PSPS and Wildfire Preparedness
Pacific Gas & Electric's Public Safety Power Shutoffs (PSPS) have triggered more than 2 million household outages since 2019, many lasting 2–5 days. A battery sized at 10–15 kWh comfortably powers a well-managed home (refrigeration, lighting, internet, medical devices, limited AC) for 24–36 hours. Pair with solar and the battery can recharge each day — indefinite off-grid operation during a PSPS event is realistic for most homes.
For homes in Tier 2 or Tier 3 High Fire-Threat Districts (HFTD), the SGIP Equity Resiliency Budget specifically subsidizes batteries for this use case. Check your address against the CPUC Fire-Threat Map.
Battery Sizing for a California Home
- Small (5–10 kWh): Covers essential circuits (fridge, lights, medical equipment) for 12–18 hours. Good for bill savings + modest outage coverage.
- Medium (13–15 kWh. Single Powerwall or FranklinWH): Whole-house coverage excluding AC and pool pump for 24 hours.

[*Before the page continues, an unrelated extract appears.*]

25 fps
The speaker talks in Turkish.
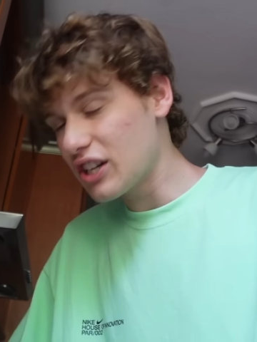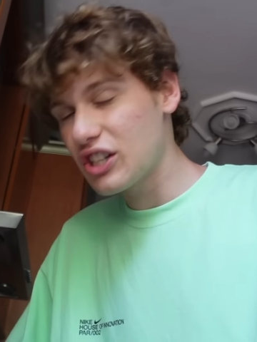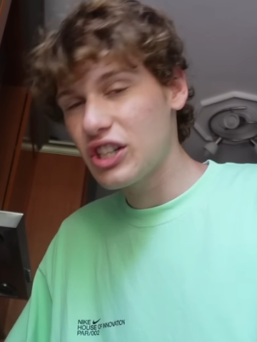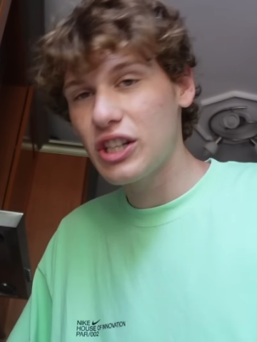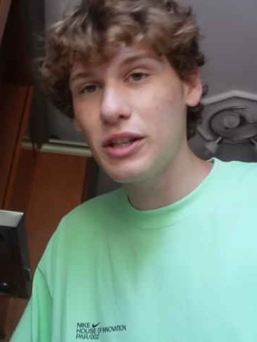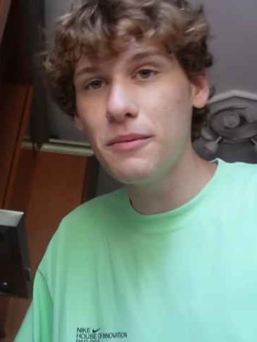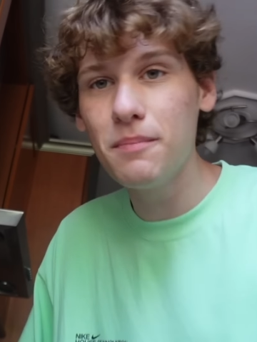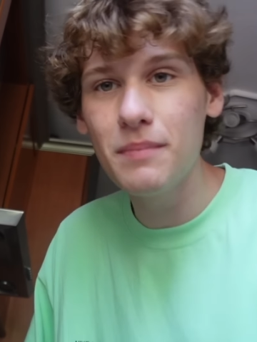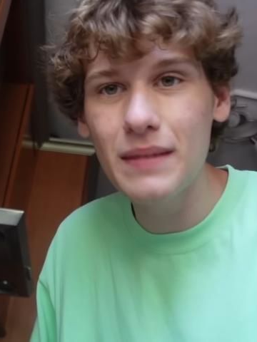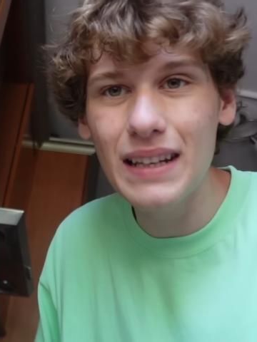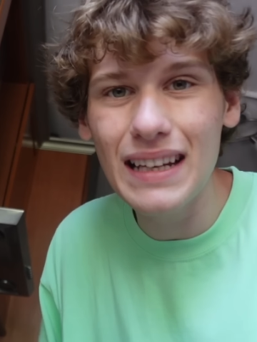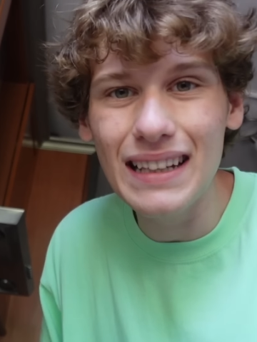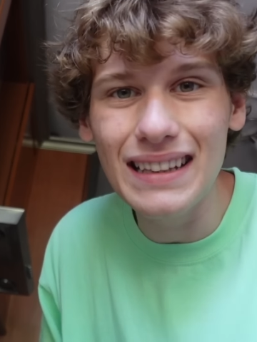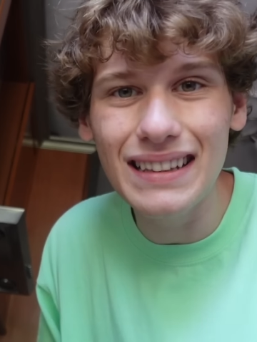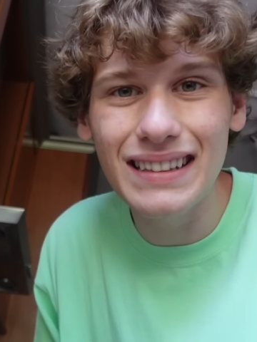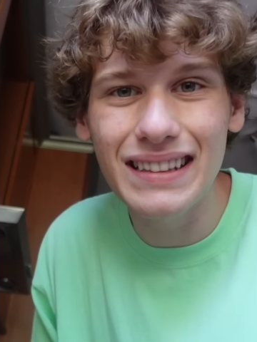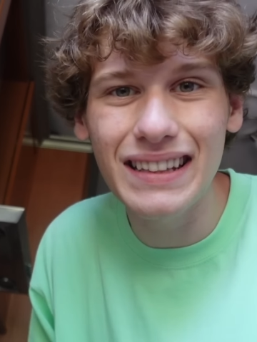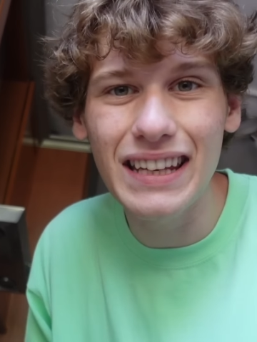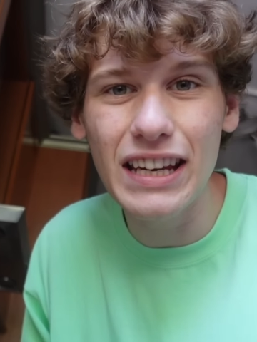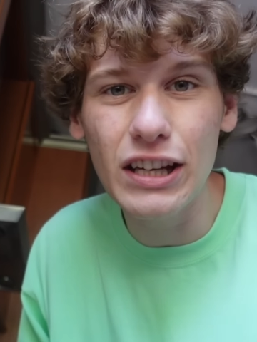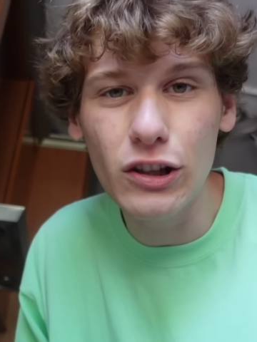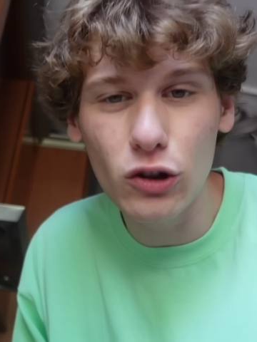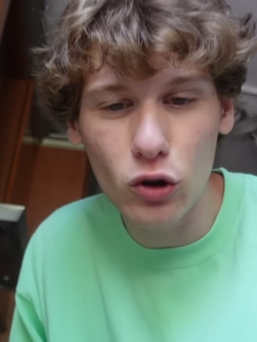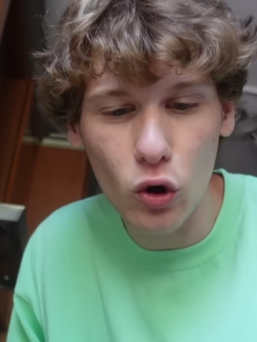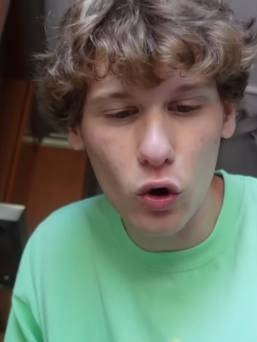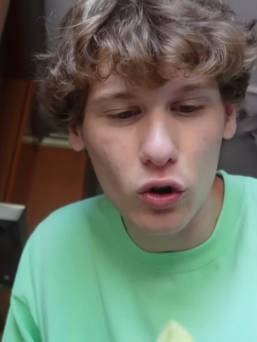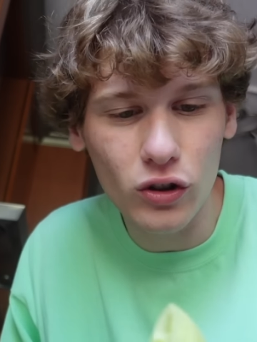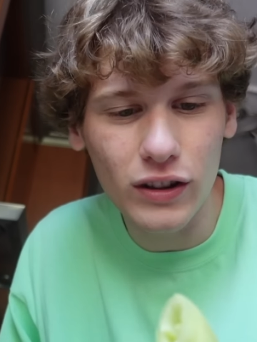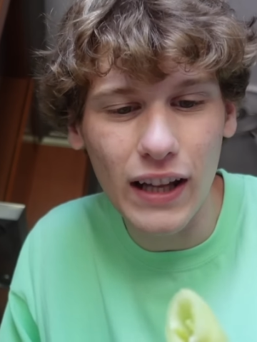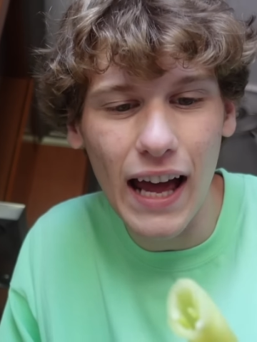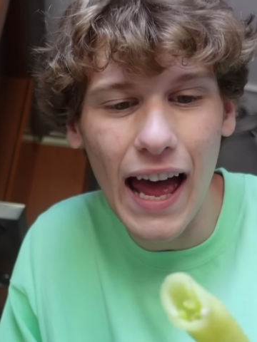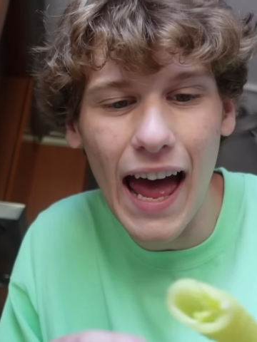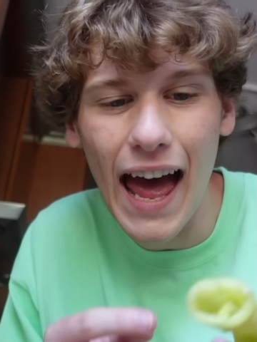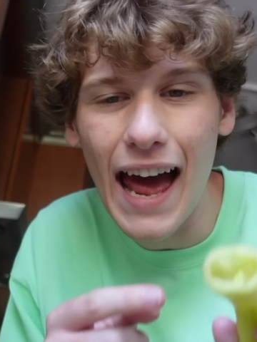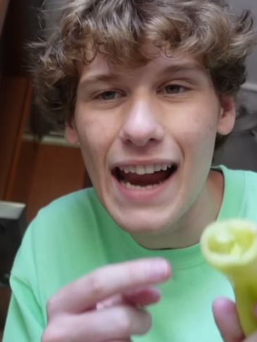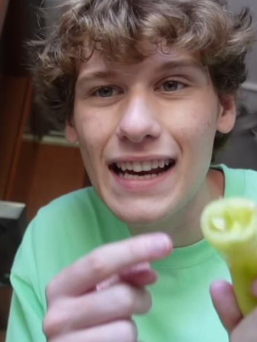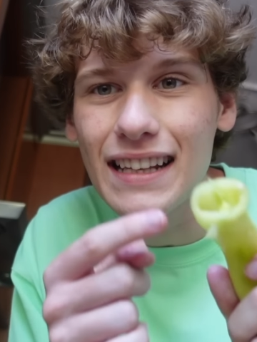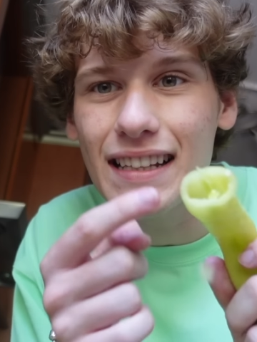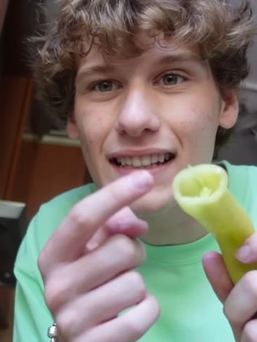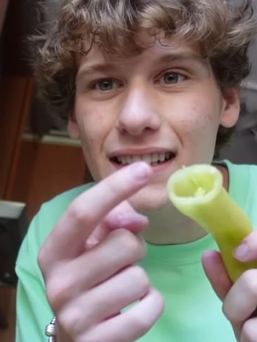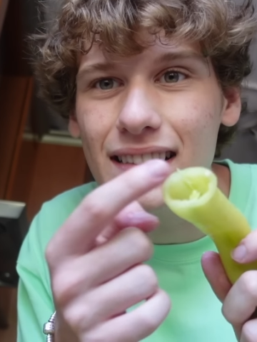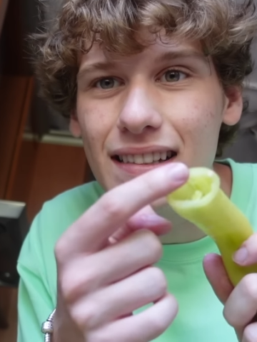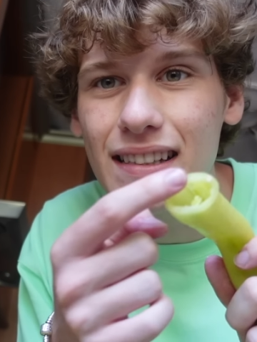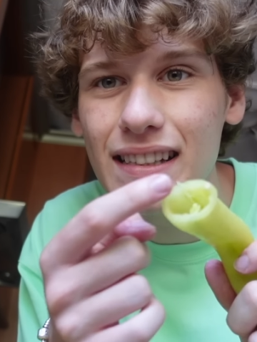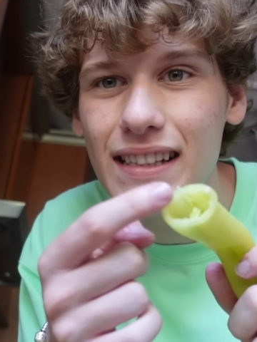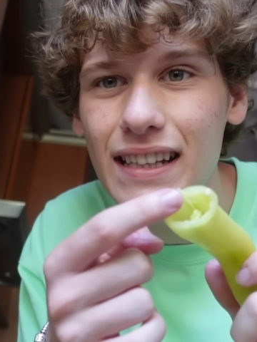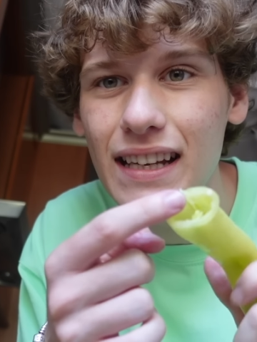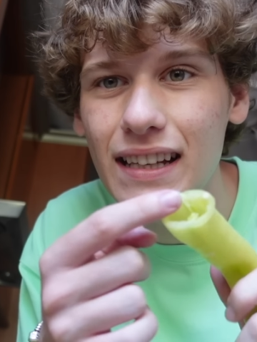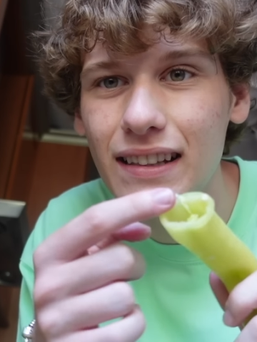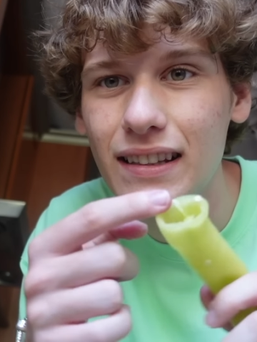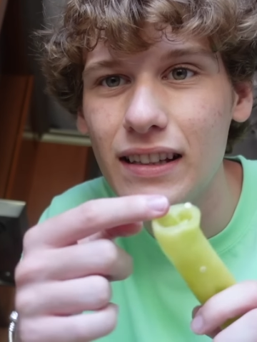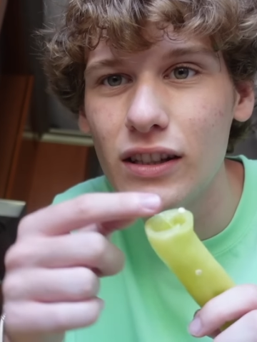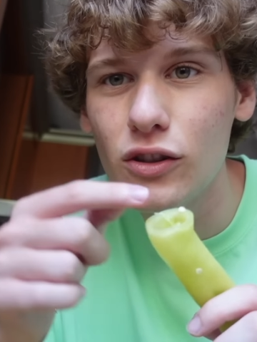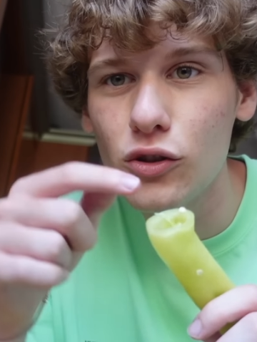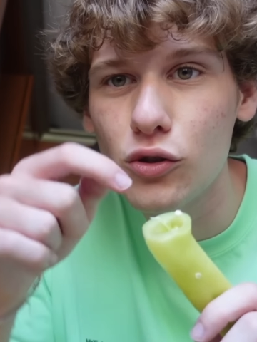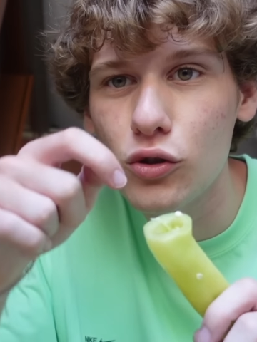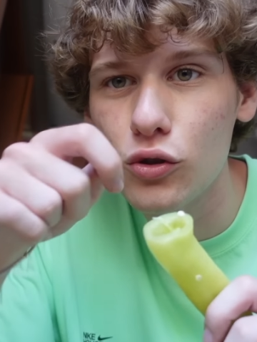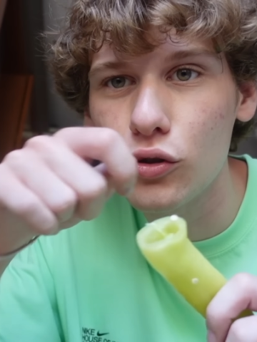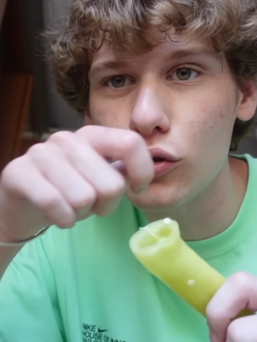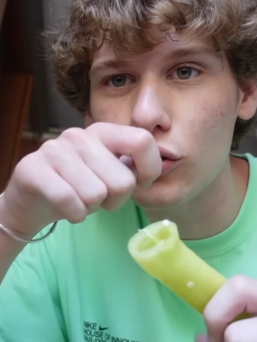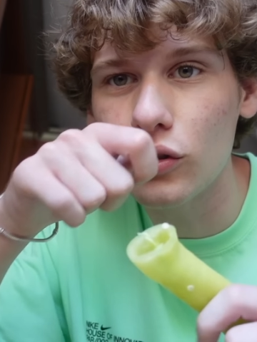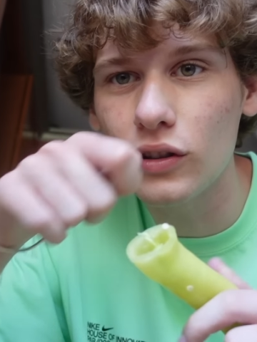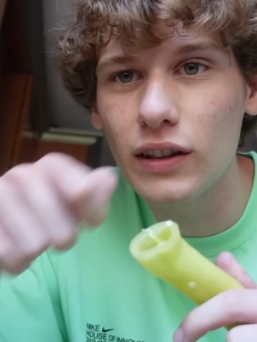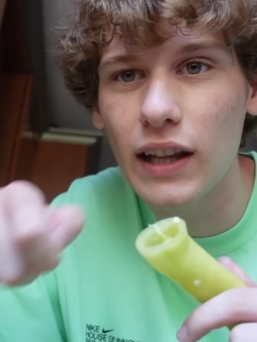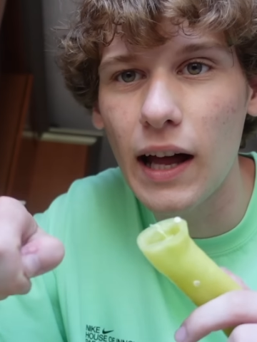şimdi TikTok'ta herkesin yediği şu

- Large (26–30 kWh, dual Powerwall or Franklin stack): Full-home coverage including AC for 24+ hours. Needed for homes running pool pumps, two EVs, or medical baseline loads.
Powerwall vs Enphase vs Franklin
Brief orientation — full reviews of each battery are on the way.
- Tesla Powerwall 3. Single-unit pricing strongest, tight integration with Tesla Solar or aftermarket retrofit via Tesla app. Warranty 10 years / unlimited cycles. Limited installer network in some CA regions.
- Enphase IQ Battery. Modular 5 kWh and 10 kWh units — you buy exactly the capacity you need. Best fit for Enphase microinverter solar arrays (one app, one vendor). Warranty 15 years.
- FranklinWH aPower 2. Largest single-unit capacity (15 kWh), highest continuous power output (10 kW). Gaining share for whole-home backup. Warranty 15 years / unlimited cycles.
- Generac PWRcell. Popular with Generac generator customers. Modular 9–18 kWh. Warranty 10 years.
Battery Warranty Red Flags
- Throughput limits. Some warranties cap total kWh delivered over life. Read the fine print. If you cycle daily, confirm you stay within the throughput allowance over 10 years.
- Minimum state-of-charge requirements. Some warranties require the battery to never drop below 20% — which conflicts with PSPS outage use if you actually want to use the battery in an emergency.
- Warranty transfer fees. If you sell your home, some battery warranties require a transfer fee ($300–$500) or fail entirely. Verify before buying.